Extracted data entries

=======

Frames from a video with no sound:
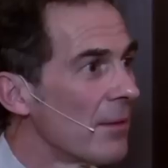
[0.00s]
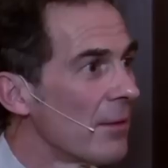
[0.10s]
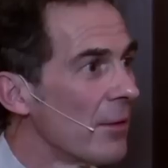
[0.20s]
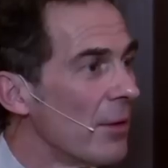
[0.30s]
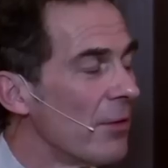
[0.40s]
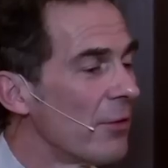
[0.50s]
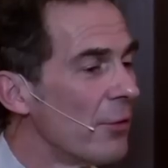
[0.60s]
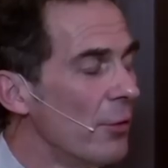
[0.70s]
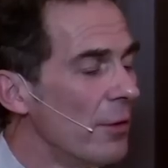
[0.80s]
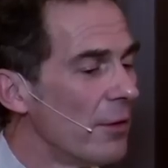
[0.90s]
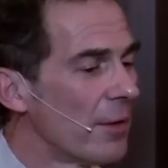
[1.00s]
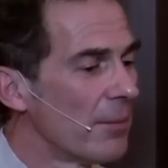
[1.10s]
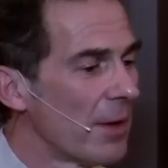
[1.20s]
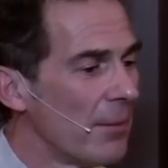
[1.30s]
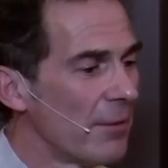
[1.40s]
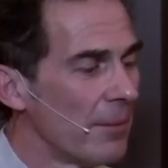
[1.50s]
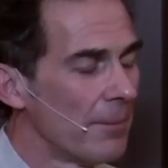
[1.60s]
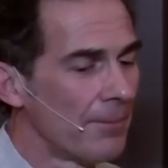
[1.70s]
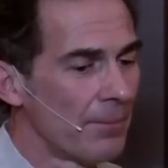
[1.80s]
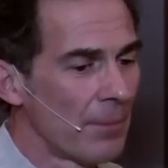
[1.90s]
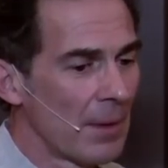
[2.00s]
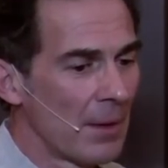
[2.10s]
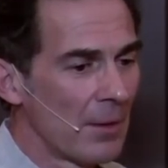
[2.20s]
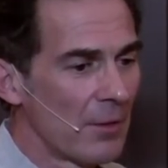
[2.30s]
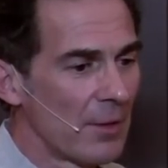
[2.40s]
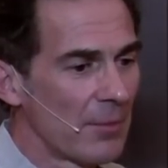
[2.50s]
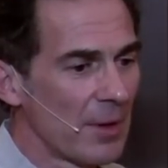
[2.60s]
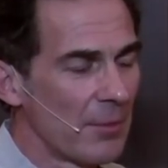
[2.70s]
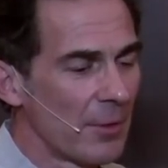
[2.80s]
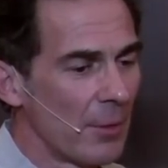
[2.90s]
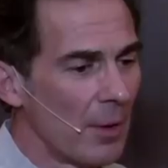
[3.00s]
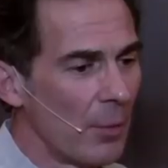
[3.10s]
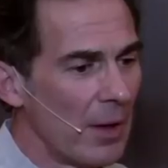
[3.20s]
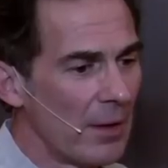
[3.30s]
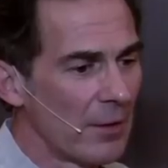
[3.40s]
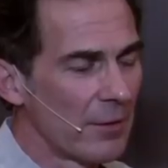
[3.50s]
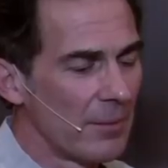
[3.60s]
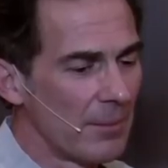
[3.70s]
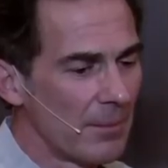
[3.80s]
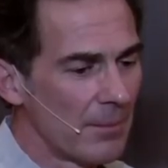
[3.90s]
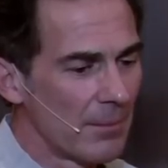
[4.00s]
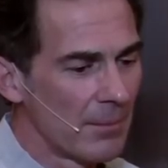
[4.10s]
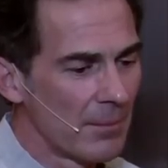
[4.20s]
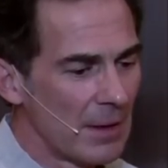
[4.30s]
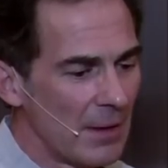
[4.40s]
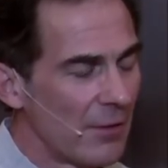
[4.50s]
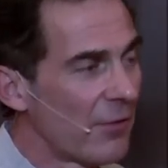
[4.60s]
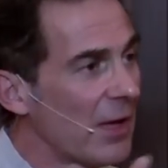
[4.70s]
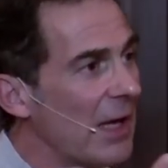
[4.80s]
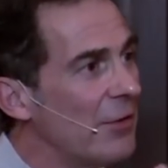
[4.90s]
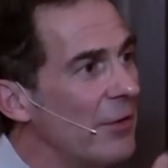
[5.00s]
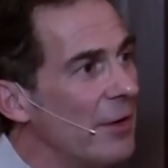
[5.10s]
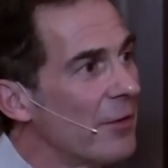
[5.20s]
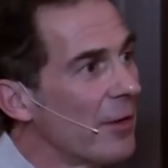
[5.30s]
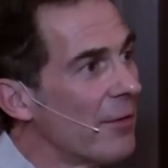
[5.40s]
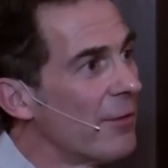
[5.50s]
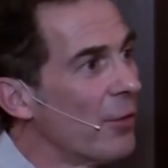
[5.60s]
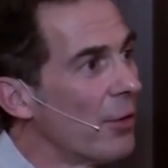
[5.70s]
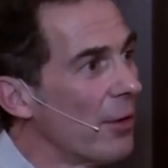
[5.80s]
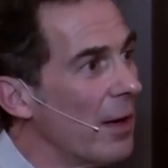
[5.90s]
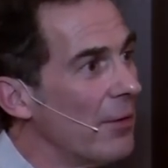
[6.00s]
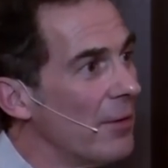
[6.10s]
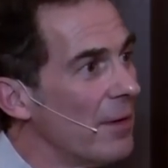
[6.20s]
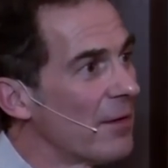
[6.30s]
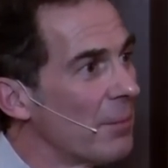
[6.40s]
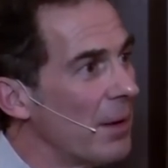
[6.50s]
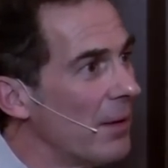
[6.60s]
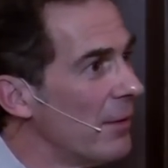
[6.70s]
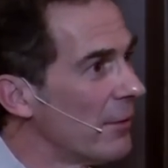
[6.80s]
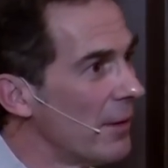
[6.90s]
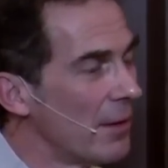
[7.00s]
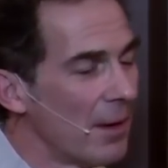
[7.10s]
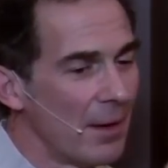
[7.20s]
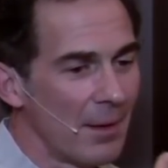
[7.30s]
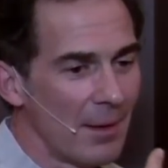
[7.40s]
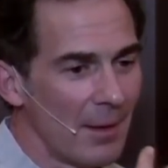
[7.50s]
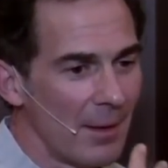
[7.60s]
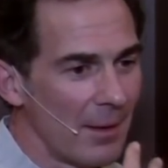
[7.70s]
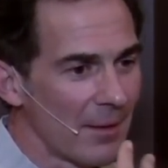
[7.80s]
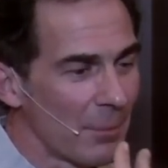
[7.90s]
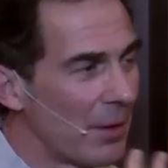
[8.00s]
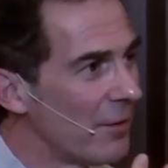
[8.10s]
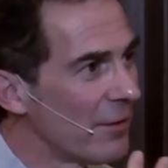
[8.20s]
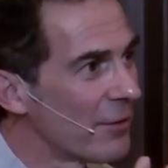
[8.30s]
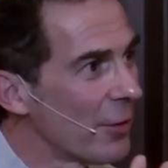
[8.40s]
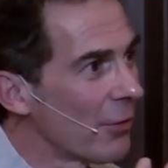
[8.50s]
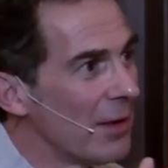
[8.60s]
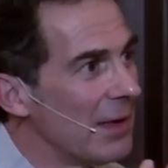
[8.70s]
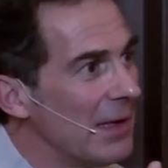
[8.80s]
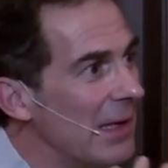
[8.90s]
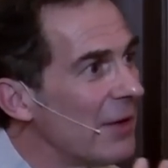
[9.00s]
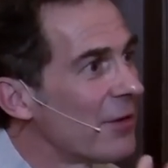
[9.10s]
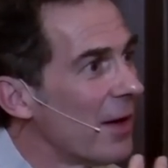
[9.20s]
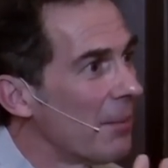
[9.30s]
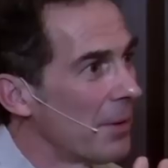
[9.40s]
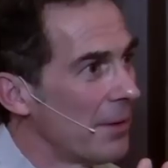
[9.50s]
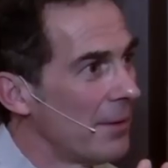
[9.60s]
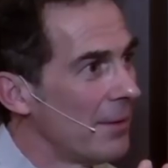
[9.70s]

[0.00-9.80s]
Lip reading: So it's true that sometimes awareness floods into the foreground of experience, and experience is totally lit up,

=======

GOAL OF THE EXERCISE: Line by line, write out the records above exactly, skipping the pictures.

ANSWER BOX:
Frames from a video with no sound:
[0.00s]
[0.10s]
[0.20s]
[0.30s]
[0.40s]
[0.50s]
[0.60s]
[0.70s]
[0.80s]
[0.90s]
[1.00s]
[1.10s]
[1.20s]
[1.30s]
[1.40s]
[1.50s]
[1.60s]
[1.70s]
[1.80s]
[1.90s]
[2.00s]
[2.10s]
[2.20s]
[2.30s]
[2.40s]
[2.50s]
[2.60s]
[2.70s]
[2.80s]
[2.90s]
[3.00s]
[3.10s]
[3.20s]
[3.30s]
[3.40s]
[3.50s]
[3.60s]
[3.70s]
[3.80s]
[3.90s]
[4.00s]
[4.10s]
[4.20s]
[4.30s]
[4.40s]
[4.50s]
[4.60s]
[4.70s]
[4.80s]
[4.90s]
[5.00s]
[5.10s]
[5.20s]
[5.30s]
[5.40s]
[5.50s]
[5.60s]
[5.70s]
[5.80s]
[5.90s]
[6.00s]
[6.10s]
[6.20s]
[6.30s]
[6.40s]
[6.50s]
[6.60s]
[6.70s]
[6.80s]
[6.90s]
[7.00s]
[7.10s]
[7.20s]
[7.30s]
[7.40s]
[7.50s]
[7.60s]
[7.70s]
[7.80s]
[7.90s]
[8.00s]
[8.10s]
[8.20s]
[8.30s]
[8.40s]
[8.50s]
[8.60s]
[8.70s]
[8.80s]
[8.90s]
[9.00s]
[9.10s]
[9.20s]
[9.30s]
[9.40s]
[9.50s]
[9.60s]
[9.70s]

[0.00-9.80s]
Lip reading: So it's true that sometimes awareness floods into the foreground of experience, and experience is totally lit up,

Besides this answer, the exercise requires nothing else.